## PROBLEM TO WORK ON
Using the data below, output a verbatim copy of the lines between the one holding "[0:11.82-0:12.73]" and the one holding "[0:19.09-0:19.55]", inclusive, without any pictures.

## DATASET
==========
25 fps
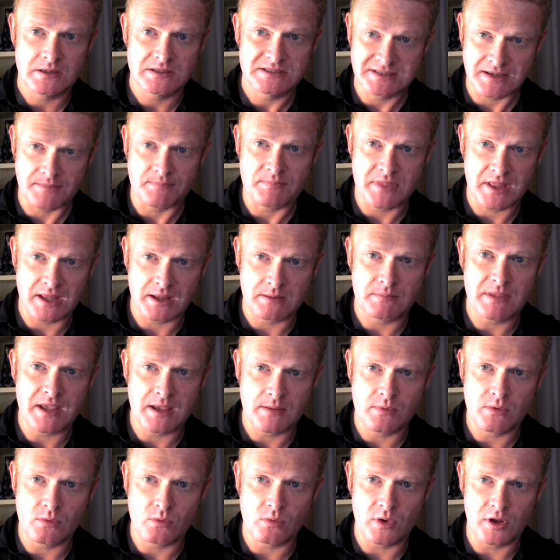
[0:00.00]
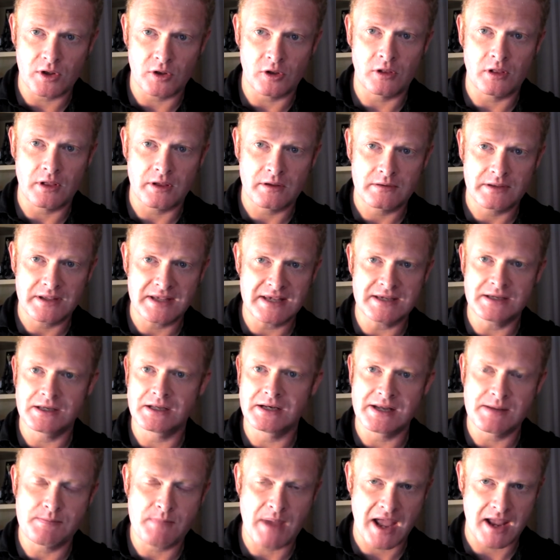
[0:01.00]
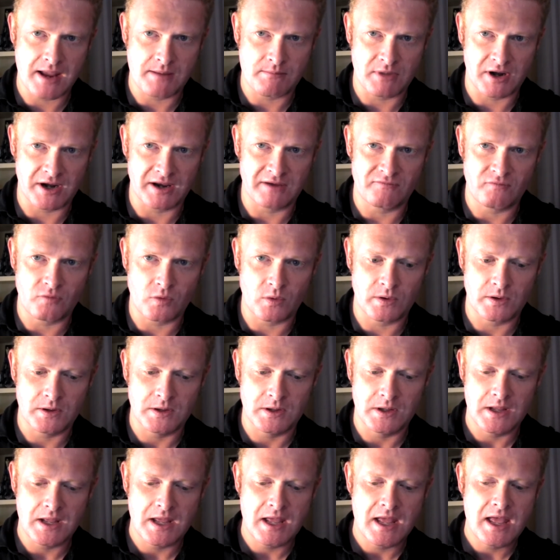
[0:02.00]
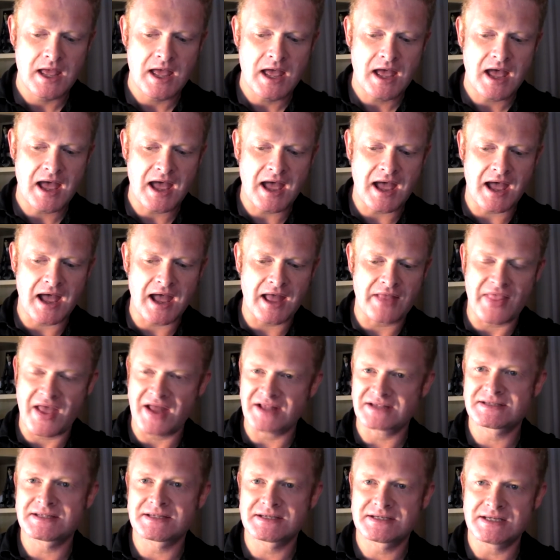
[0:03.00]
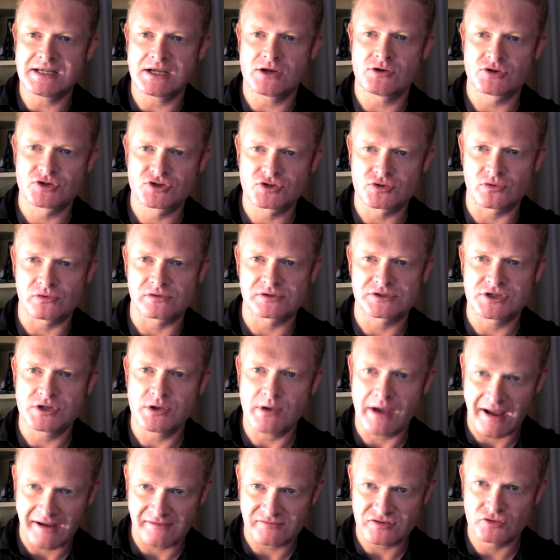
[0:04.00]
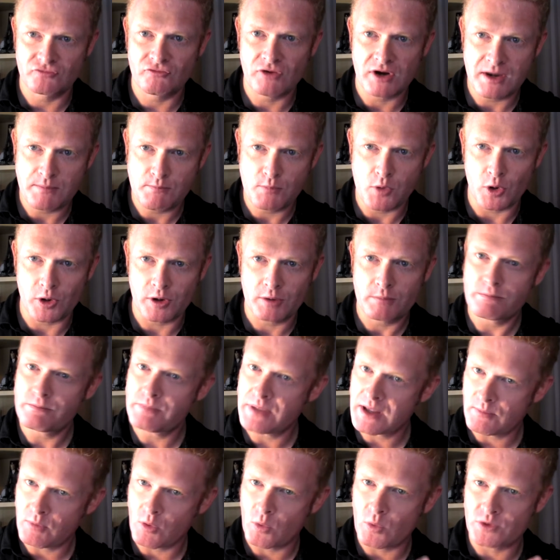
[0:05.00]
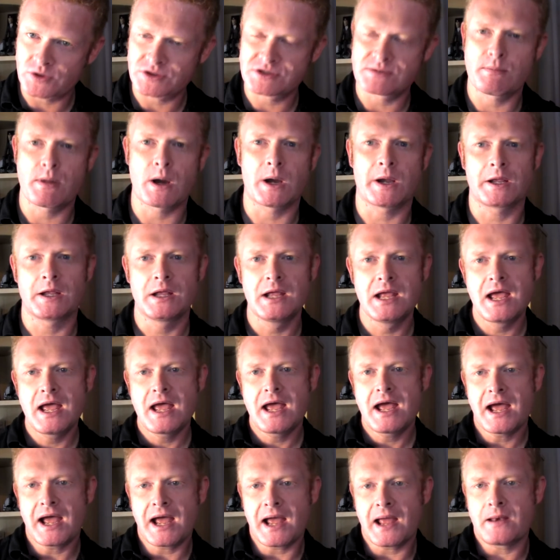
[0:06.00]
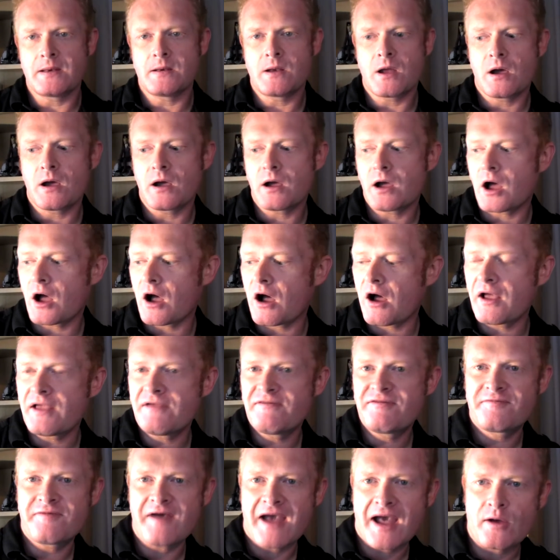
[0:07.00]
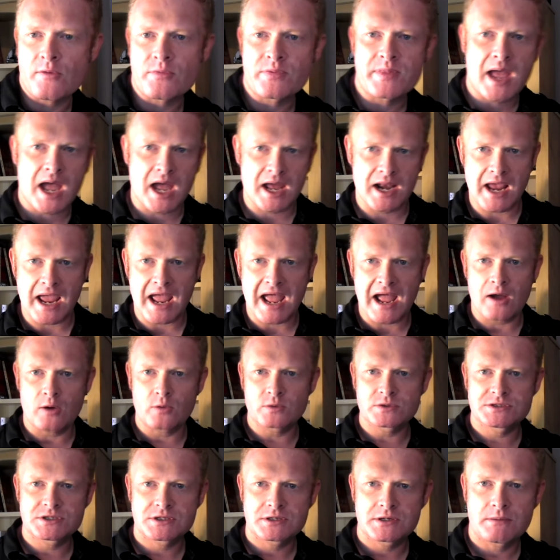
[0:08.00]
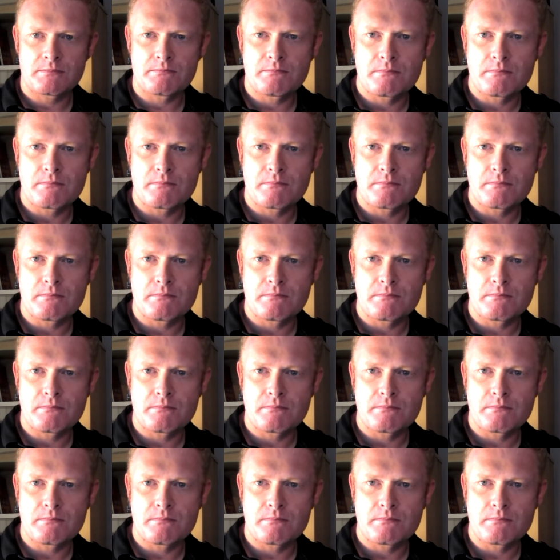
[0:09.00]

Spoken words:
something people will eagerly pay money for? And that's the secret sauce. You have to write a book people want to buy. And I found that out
==========
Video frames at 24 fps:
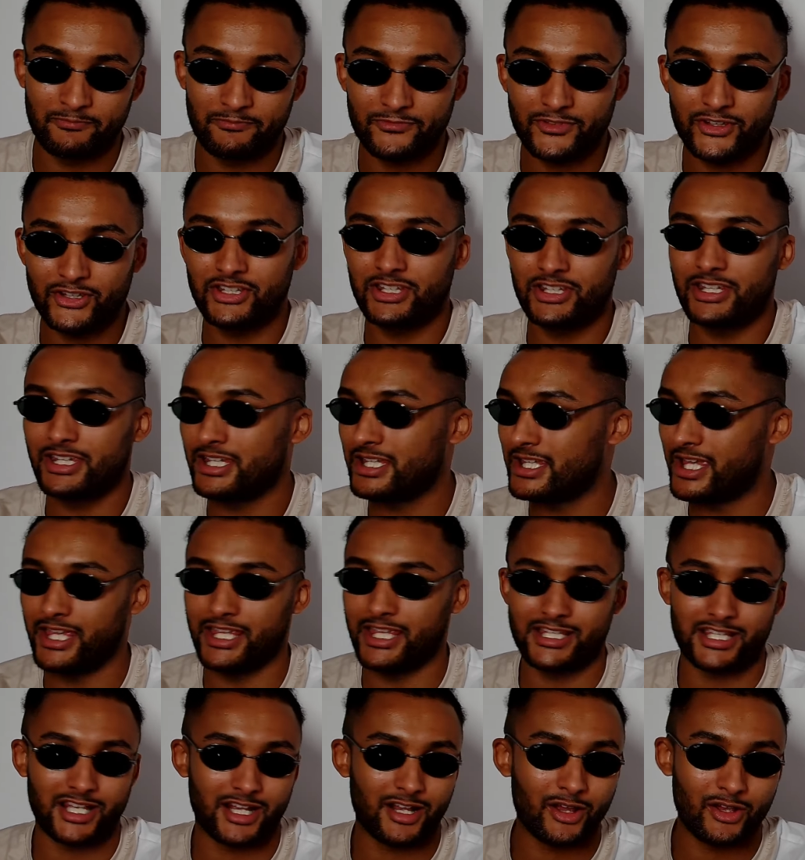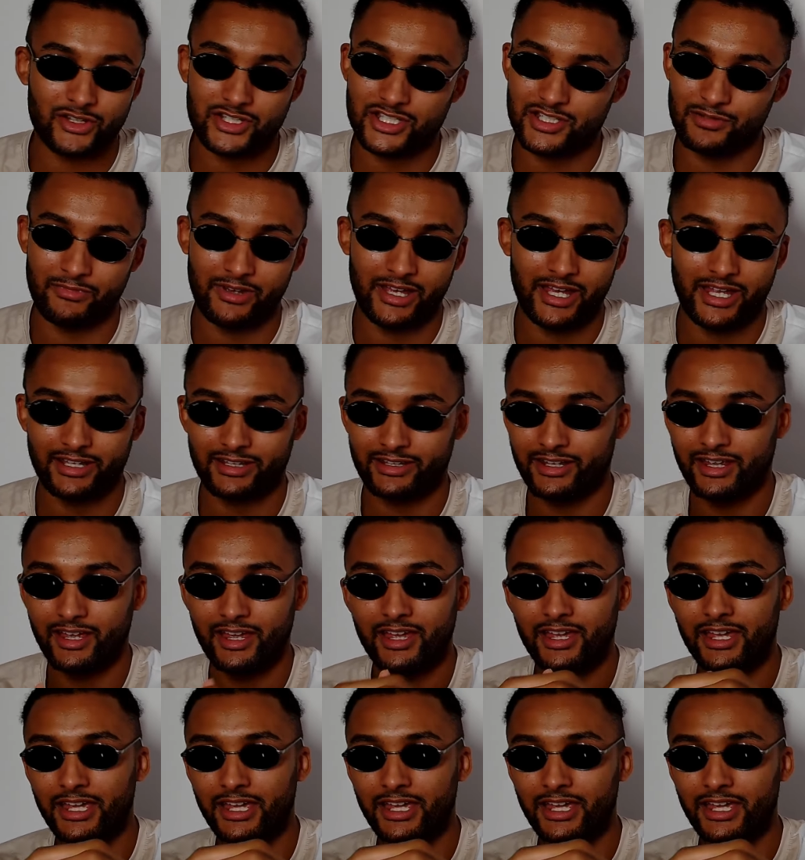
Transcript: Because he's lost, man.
==========
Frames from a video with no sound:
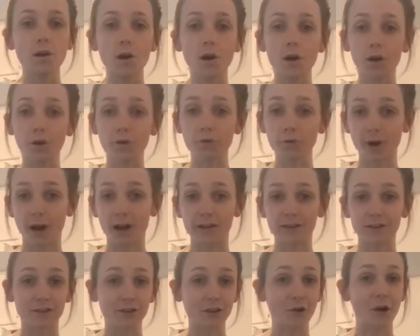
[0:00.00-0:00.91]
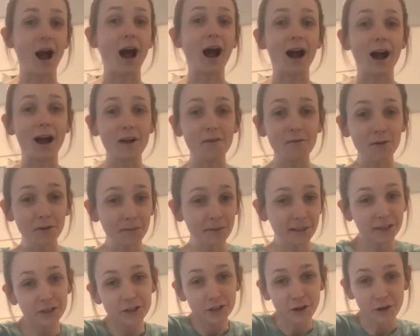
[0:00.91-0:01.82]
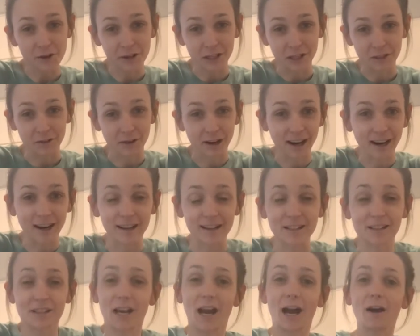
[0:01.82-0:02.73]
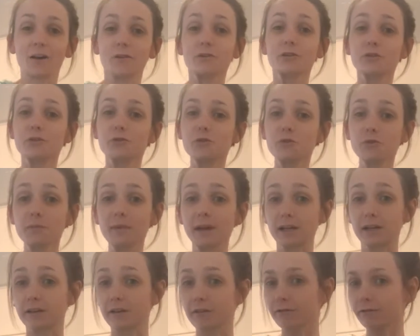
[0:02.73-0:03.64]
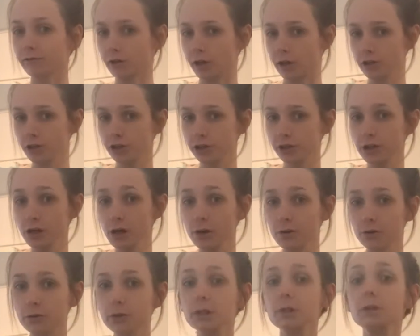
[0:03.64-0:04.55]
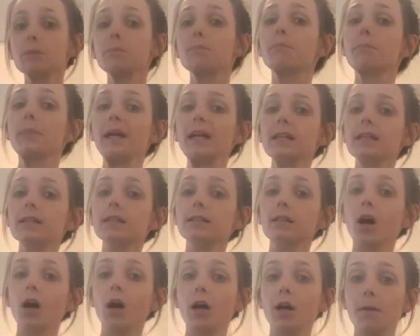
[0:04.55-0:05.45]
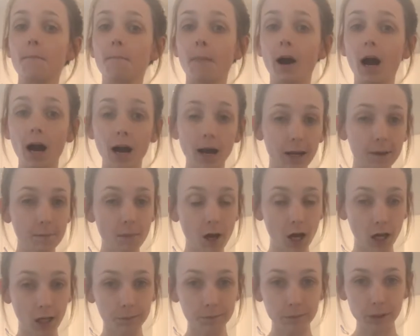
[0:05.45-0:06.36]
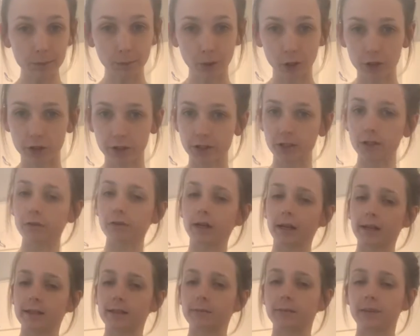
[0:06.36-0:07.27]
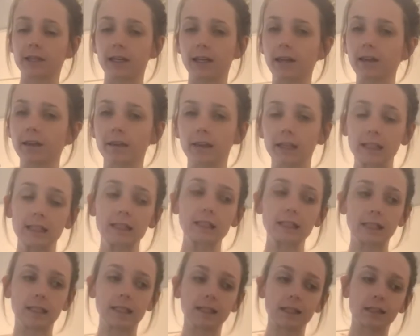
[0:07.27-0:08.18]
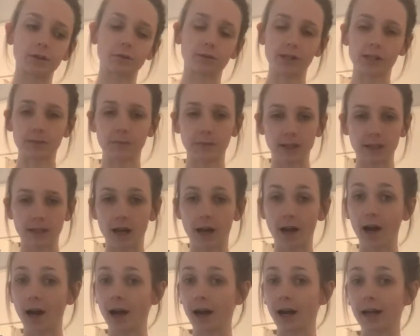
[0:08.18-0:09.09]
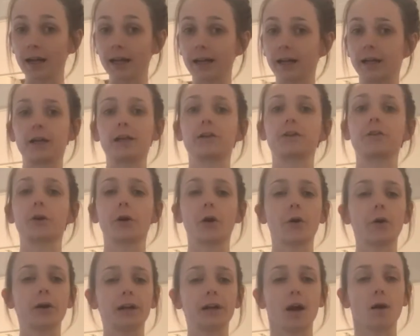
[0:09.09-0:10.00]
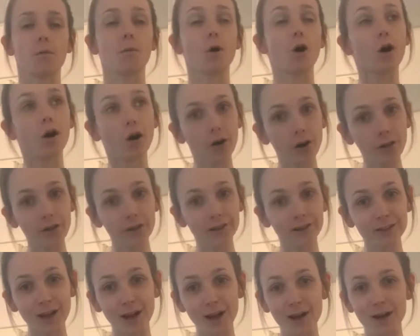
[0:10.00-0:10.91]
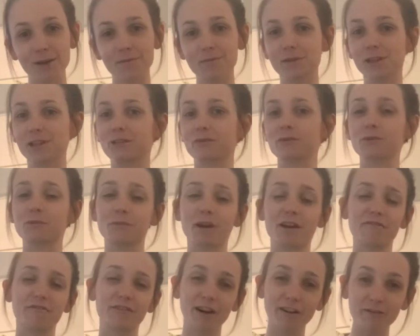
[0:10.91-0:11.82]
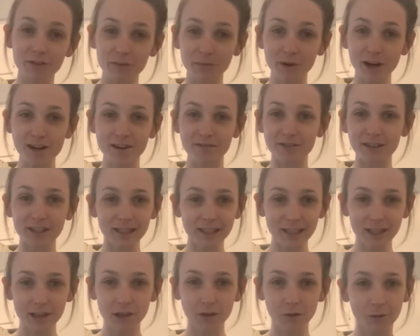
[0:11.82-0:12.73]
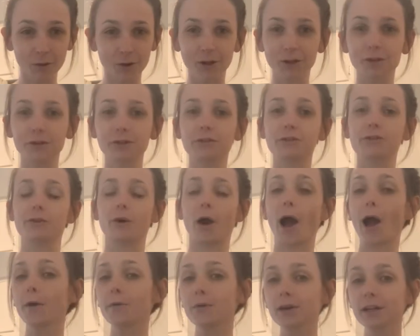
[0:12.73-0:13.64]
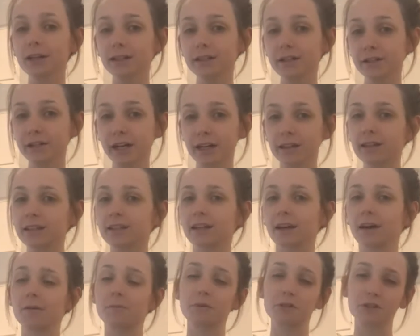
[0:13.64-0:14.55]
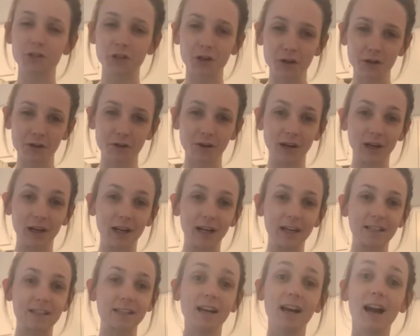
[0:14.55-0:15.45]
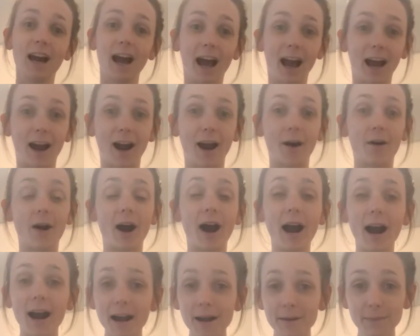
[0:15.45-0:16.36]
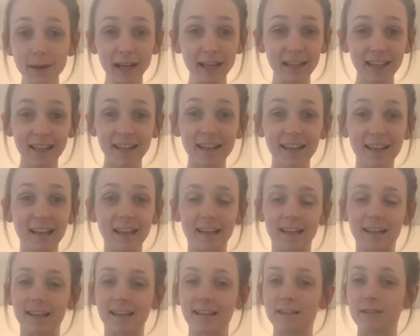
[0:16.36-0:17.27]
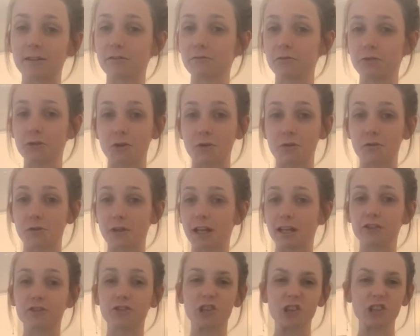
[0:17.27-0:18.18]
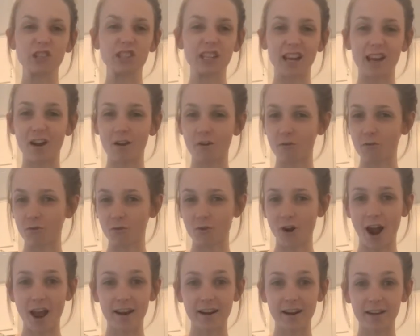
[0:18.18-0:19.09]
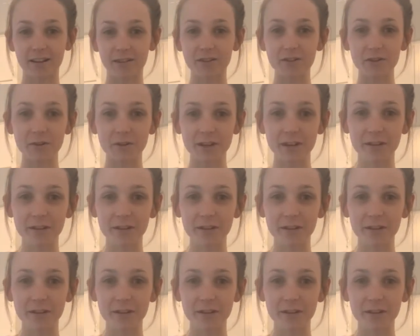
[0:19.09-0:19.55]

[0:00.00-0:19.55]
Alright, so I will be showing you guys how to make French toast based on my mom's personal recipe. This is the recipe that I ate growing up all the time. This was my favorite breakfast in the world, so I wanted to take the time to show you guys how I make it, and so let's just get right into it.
==========
## OUTPUT FOR THIS TASK
[0:11.82-0:12.73]
[0:12.73-0:13.64]
[0:13.64-0:14.55]
[0:14.55-0:15.45]
[0:15.45-0:16.36]
[0:16.36-0:17.27]
[0:17.27-0:18.18]
[0:18.18-0:19.09]
[0:19.09-0:19.55]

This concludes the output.